The entries below hold a line with "[00:13:44.47]" and a line with "[00:13:45.77]". Return those lines and all that lie between them, exactly and only.

(Stored items):
▼

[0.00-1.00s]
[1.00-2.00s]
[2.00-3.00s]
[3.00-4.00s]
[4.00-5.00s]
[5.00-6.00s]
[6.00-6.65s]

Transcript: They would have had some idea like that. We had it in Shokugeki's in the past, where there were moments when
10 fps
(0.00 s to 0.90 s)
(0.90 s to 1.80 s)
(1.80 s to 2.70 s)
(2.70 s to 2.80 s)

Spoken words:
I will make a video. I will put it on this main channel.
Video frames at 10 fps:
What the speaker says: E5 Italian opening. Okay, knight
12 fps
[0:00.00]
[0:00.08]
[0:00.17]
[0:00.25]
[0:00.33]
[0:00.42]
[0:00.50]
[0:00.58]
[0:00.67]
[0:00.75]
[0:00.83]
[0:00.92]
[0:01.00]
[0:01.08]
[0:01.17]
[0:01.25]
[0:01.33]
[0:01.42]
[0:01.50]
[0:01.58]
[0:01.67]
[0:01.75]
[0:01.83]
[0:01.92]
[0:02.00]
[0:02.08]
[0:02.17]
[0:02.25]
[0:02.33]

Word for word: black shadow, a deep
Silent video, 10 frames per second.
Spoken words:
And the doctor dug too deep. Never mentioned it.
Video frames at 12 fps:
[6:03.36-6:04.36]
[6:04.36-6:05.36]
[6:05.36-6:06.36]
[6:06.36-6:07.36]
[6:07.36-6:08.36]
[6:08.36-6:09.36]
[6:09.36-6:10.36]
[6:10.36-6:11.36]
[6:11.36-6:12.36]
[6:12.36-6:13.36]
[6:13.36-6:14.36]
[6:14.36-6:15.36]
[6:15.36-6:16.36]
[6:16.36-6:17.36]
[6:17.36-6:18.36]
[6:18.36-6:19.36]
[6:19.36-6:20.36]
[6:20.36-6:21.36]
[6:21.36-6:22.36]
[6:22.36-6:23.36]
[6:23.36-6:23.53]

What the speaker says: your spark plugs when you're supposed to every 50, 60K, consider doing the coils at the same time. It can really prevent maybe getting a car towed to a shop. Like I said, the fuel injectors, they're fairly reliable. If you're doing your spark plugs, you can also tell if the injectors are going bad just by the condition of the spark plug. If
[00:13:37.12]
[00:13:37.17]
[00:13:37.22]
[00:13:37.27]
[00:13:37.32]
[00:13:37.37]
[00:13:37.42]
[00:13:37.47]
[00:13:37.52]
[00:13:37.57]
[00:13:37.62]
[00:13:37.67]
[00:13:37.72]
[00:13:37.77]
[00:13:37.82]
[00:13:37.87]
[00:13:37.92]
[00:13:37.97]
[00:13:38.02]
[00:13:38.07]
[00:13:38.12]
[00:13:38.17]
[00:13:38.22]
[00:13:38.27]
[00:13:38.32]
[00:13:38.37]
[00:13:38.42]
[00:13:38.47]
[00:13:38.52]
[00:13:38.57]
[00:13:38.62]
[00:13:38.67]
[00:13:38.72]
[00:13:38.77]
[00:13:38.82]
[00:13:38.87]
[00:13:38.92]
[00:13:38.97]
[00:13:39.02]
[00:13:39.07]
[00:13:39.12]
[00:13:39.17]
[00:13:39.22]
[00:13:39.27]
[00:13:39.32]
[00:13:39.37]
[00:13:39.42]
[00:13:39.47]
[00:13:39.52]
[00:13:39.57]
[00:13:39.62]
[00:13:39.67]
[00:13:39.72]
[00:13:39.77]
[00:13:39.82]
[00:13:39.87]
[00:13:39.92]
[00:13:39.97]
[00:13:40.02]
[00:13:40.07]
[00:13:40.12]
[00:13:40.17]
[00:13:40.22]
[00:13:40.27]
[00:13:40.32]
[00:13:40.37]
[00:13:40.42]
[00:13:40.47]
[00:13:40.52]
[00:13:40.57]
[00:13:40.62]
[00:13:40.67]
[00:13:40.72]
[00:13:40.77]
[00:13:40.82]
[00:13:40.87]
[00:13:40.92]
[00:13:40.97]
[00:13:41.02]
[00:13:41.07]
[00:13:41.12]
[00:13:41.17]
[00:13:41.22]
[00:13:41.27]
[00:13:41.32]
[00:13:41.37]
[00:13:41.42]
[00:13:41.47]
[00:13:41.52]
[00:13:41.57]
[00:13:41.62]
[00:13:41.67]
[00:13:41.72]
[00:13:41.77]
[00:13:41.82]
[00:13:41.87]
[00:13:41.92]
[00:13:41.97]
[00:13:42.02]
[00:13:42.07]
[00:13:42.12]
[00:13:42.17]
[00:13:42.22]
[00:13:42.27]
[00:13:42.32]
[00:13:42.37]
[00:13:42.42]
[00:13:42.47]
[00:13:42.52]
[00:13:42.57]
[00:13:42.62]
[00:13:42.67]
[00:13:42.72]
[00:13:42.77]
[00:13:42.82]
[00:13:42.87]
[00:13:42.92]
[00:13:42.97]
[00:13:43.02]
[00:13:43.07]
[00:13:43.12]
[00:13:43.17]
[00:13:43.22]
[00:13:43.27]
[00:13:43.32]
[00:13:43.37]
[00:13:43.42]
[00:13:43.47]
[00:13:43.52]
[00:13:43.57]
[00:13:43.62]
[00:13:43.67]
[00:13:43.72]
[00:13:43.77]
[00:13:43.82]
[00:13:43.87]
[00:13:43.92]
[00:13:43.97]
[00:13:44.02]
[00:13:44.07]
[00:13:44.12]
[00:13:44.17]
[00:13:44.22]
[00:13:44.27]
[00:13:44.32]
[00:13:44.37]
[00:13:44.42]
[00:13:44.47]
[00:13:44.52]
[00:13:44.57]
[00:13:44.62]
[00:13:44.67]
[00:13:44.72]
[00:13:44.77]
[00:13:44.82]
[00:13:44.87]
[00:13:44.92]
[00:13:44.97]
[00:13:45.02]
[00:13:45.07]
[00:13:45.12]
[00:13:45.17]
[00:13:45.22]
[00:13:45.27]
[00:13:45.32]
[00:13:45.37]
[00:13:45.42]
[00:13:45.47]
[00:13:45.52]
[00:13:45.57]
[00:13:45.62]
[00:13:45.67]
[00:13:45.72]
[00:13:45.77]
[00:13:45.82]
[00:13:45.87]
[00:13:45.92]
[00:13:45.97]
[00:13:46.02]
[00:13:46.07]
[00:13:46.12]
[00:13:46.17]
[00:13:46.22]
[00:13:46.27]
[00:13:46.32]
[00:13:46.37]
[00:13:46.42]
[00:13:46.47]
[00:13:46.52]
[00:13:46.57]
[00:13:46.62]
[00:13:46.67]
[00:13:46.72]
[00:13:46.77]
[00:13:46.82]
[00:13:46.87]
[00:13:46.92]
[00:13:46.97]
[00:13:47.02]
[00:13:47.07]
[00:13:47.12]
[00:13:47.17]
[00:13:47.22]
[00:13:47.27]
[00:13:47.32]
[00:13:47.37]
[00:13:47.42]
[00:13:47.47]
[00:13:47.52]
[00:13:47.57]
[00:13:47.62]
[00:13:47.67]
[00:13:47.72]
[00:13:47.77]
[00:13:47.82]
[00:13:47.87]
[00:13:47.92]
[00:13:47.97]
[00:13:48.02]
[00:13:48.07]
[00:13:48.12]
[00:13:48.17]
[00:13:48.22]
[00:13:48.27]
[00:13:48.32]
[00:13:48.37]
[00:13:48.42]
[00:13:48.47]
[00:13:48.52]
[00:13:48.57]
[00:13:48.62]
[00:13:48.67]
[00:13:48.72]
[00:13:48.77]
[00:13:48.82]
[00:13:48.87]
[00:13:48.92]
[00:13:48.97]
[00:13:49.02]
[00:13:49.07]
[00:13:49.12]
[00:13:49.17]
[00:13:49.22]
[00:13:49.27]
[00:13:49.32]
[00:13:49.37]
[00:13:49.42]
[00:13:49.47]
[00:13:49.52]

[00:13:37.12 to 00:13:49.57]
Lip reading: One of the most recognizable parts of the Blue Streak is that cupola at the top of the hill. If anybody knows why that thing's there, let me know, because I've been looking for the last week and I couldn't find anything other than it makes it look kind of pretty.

▲

(SOLUTION TO THIS TASK):
[00:13:44.47]
[00:13:44.52]
[00:13:44.57]
[00:13:44.62]
[00:13:44.67]
[00:13:44.72]
[00:13:44.77]
[00:13:44.82]
[00:13:44.87]
[00:13:44.92]
[00:13:44.97]
[00:13:45.02]
[00:13:45.07]
[00:13:45.12]
[00:13:45.17]
[00:13:45.22]
[00:13:45.27]
[00:13:45.32]
[00:13:45.37]
[00:13:45.42]
[00:13:45.47]
[00:13:45.52]
[00:13:45.57]
[00:13:45.62]
[00:13:45.67]
[00:13:45.72]
[00:13:45.77]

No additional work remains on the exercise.